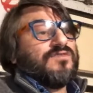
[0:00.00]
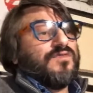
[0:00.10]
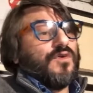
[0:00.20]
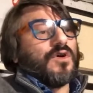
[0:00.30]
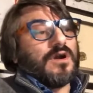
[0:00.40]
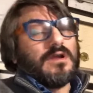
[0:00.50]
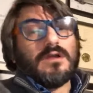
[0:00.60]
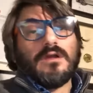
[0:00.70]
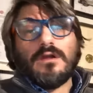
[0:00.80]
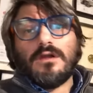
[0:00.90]
for
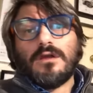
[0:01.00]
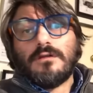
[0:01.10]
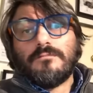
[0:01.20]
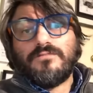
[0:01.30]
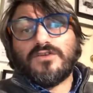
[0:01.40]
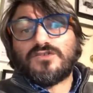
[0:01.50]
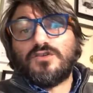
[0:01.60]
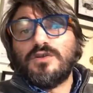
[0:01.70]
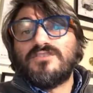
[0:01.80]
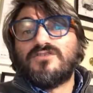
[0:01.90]
the
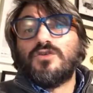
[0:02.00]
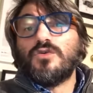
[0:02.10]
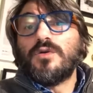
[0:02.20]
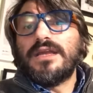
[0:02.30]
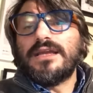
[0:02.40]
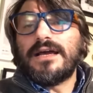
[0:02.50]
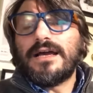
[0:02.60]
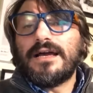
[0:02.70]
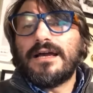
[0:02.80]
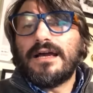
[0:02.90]
students during
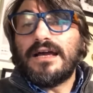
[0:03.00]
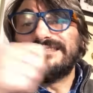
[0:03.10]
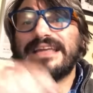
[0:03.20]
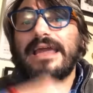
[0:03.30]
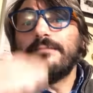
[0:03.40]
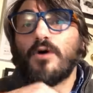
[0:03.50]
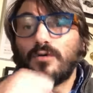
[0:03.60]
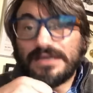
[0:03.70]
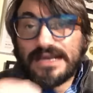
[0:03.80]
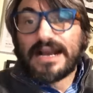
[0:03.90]
a demo
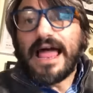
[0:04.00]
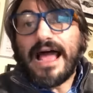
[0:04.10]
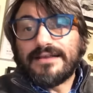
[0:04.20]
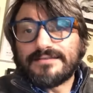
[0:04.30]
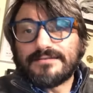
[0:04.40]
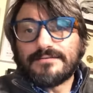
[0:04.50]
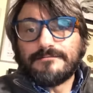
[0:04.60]
in class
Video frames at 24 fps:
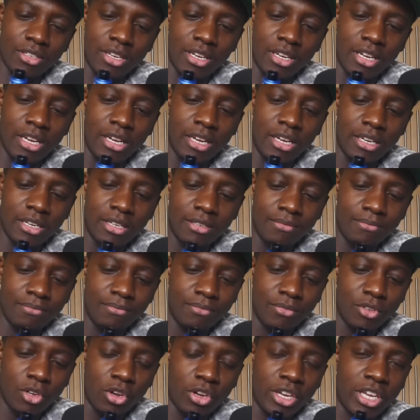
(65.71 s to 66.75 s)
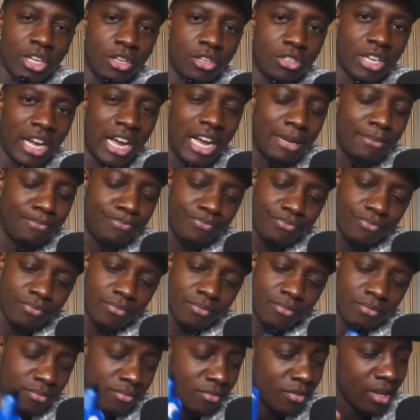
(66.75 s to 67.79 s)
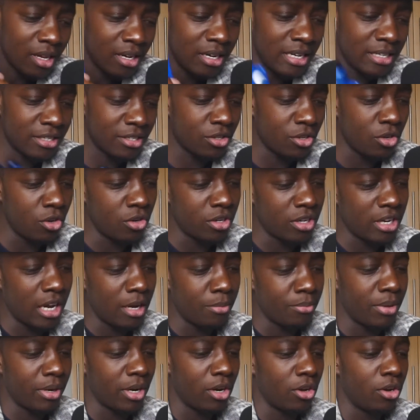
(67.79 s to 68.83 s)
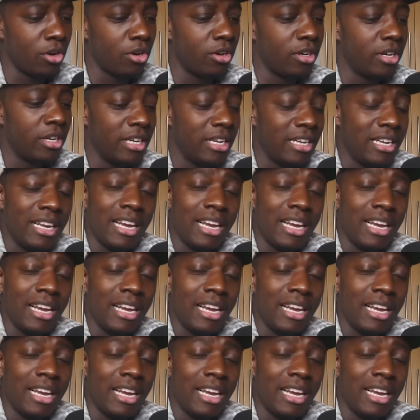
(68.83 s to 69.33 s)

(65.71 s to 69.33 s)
not kill time. Let's go down below.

• [Assignment]
Reproduce each line of the records above, exactly and without pictures.

• [Problem solution]
[0:00.00]
[0:00.10]
[0:00.20]
[0:00.30]
[0:00.40]
[0:00.50]
[0:00.60]
[0:00.70]
[0:00.80]
[0:00.90]
for
[0:01.00]
[0:01.10]
[0:01.20]
[0:01.30]
[0:01.40]
[0:01.50]
[0:01.60]
[0:01.70]
[0:01.80]
[0:01.90]
the
[0:02.00]
[0:02.10]
[0:02.20]
[0:02.30]
[0:02.40]
[0:02.50]
[0:02.60]
[0:02.70]
[0:02.80]
[0:02.90]
students during
[0:03.00]
[0:03.10]
[0:03.20]
[0:03.30]
[0:03.40]
[0:03.50]
[0:03.60]
[0:03.70]
[0:03.80]
[0:03.90]
a demo
[0:04.00]
[0:04.10]
[0:04.20]
[0:04.30]
[0:04.40]
[0:04.50]
[0:04.60]
in class
Video frames at 24 fps:
(65.71 s to 66.75 s)
(66.75 s to 67.79 s)
(67.79 s to 68.83 s)
(68.83 s to 69.33 s)

(65.71 s to 69.33 s)
not kill time. Let's go down below.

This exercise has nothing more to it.